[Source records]

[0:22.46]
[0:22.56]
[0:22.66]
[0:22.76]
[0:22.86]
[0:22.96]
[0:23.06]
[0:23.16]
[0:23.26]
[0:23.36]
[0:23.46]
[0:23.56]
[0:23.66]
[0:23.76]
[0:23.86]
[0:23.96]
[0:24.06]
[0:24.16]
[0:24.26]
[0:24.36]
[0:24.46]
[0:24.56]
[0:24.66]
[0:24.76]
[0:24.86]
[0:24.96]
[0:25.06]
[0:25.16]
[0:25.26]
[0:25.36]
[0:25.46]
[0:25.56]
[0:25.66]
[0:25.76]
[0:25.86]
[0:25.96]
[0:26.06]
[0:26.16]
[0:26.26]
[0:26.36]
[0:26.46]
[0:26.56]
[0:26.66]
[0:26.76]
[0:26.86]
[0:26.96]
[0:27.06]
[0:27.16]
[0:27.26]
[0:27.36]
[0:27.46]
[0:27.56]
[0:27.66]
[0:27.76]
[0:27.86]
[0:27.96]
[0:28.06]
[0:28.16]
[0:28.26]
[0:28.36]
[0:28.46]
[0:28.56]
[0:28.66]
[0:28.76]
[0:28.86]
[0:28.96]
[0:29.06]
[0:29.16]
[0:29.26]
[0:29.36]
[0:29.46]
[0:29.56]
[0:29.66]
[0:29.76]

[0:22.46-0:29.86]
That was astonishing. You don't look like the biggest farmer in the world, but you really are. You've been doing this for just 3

What is expected - Output each record exactly, leaving nothing out.

Answer box -
[0:22.46]
[0:22.56]
[0:22.66]
[0:22.76]
[0:22.86]
[0:22.96]
[0:23.06]
[0:23.16]
[0:23.26]
[0:23.36]
[0:23.46]
[0:23.56]
[0:23.66]
[0:23.76]
[0:23.86]
[0:23.96]
[0:24.06]
[0:24.16]
[0:24.26]
[0:24.36]
[0:24.46]
[0:24.56]
[0:24.66]
[0:24.76]
[0:24.86]
[0:24.96]
[0:25.06]
[0:25.16]
[0:25.26]
[0:25.36]
[0:25.46]
[0:25.56]
[0:25.66]
[0:25.76]
[0:25.86]
[0:25.96]
[0:26.06]
[0:26.16]
[0:26.26]
[0:26.36]
[0:26.46]
[0:26.56]
[0:26.66]
[0:26.76]
[0:26.86]
[0:26.96]
[0:27.06]
[0:27.16]
[0:27.26]
[0:27.36]
[0:27.46]
[0:27.56]
[0:27.66]
[0:27.76]
[0:27.86]
[0:27.96]
[0:28.06]
[0:28.16]
[0:28.26]
[0:28.36]
[0:28.46]
[0:28.56]
[0:28.66]
[0:28.76]
[0:28.86]
[0:28.96]
[0:29.06]
[0:29.16]
[0:29.26]
[0:29.36]
[0:29.46]
[0:29.56]
[0:29.66]
[0:29.76]

[0:22.46-0:29.86]
That was astonishing. You don't look like the biggest farmer in the world, but you really are. You've been doing this for just 3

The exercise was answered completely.